About this exercise:
Please return each entry exactly as it appears, but not the pictures.

=== Record excerpts ===

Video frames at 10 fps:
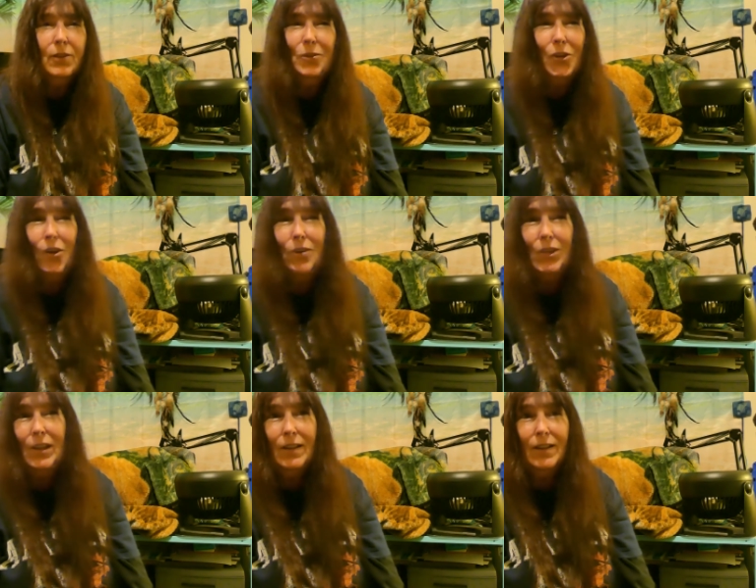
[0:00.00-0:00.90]
don't carve
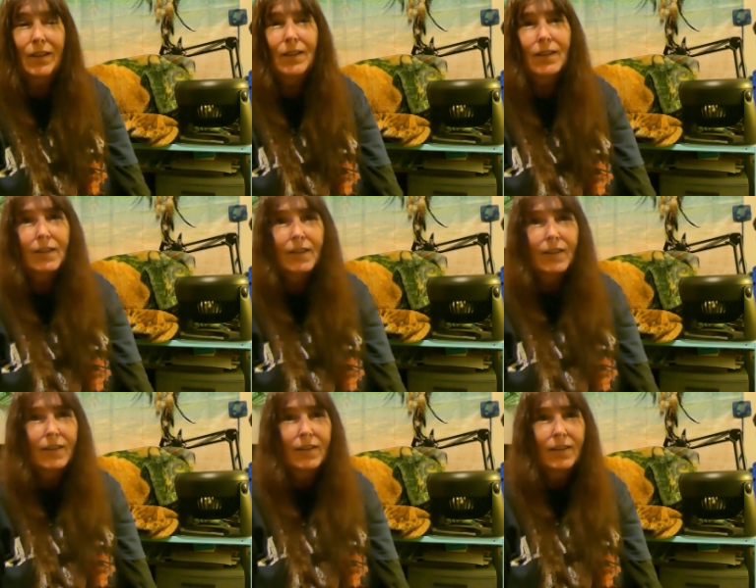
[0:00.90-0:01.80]
anything.
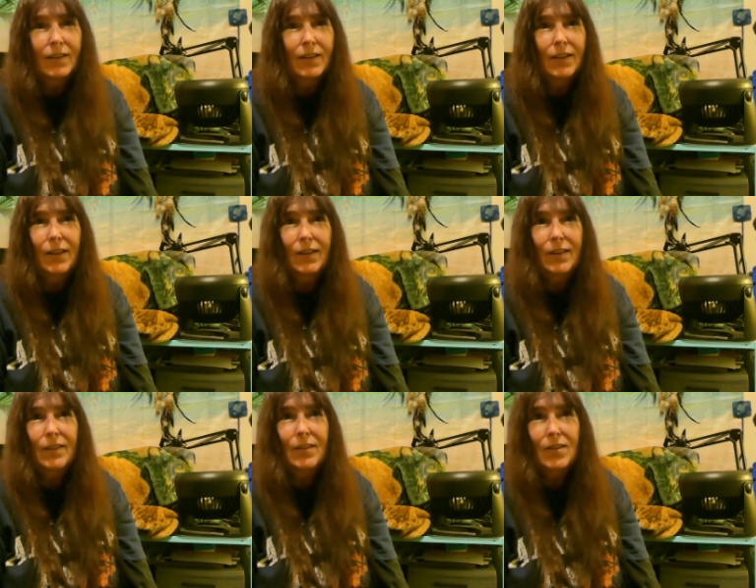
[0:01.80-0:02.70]

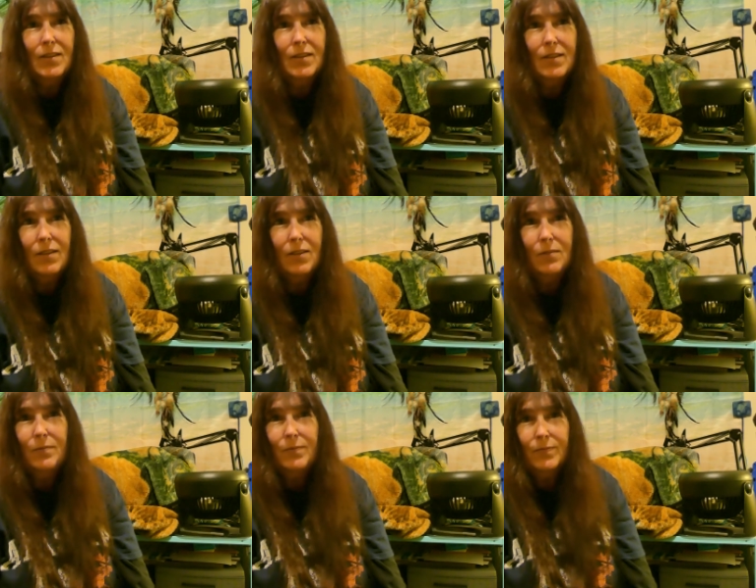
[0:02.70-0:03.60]
And just, you know,
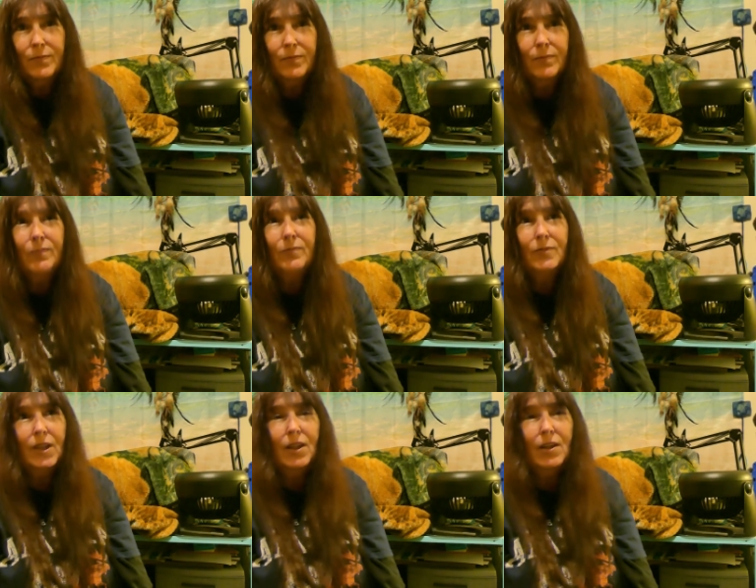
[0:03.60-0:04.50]

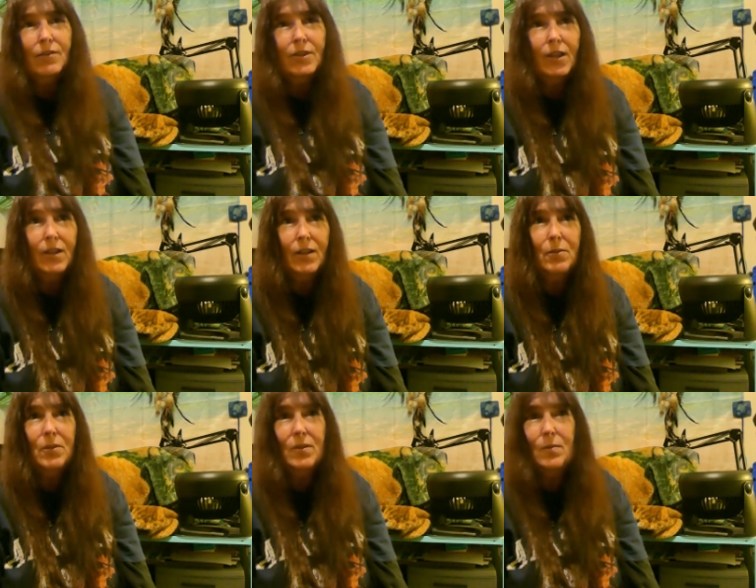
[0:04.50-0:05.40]
take care of it like it
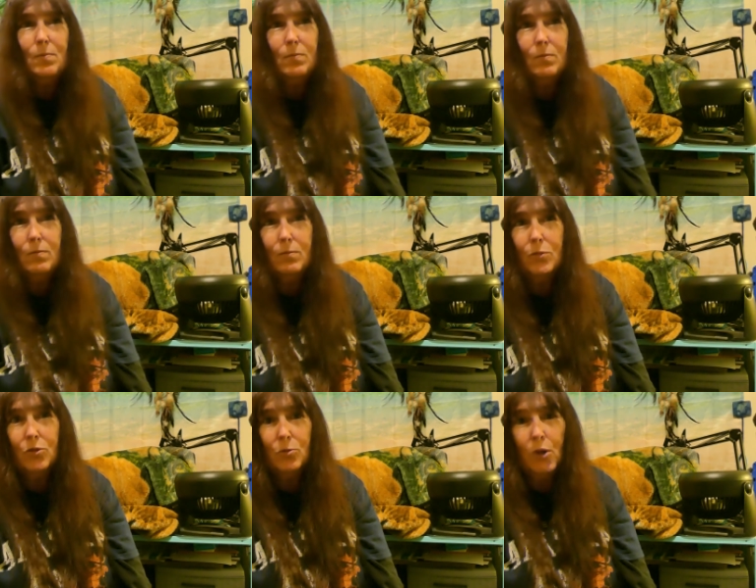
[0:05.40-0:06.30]
was
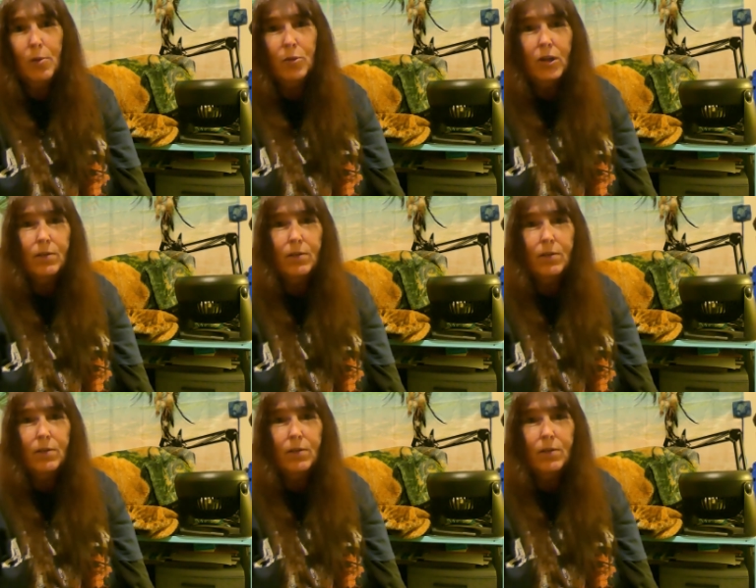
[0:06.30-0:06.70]
your property.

===

Response area:
Video frames at 10 fps:
[0:00.00-0:00.90]
don't carve
[0:00.90-0:01.80]
anything.
[0:01.80-0:02.70]

[0:02.70-0:03.60]
And just, you know,
[0:03.60-0:04.50]

[0:04.50-0:05.40]
take care of it like it
[0:05.40-0:06.30]
was
[0:06.30-0:06.70]
your property.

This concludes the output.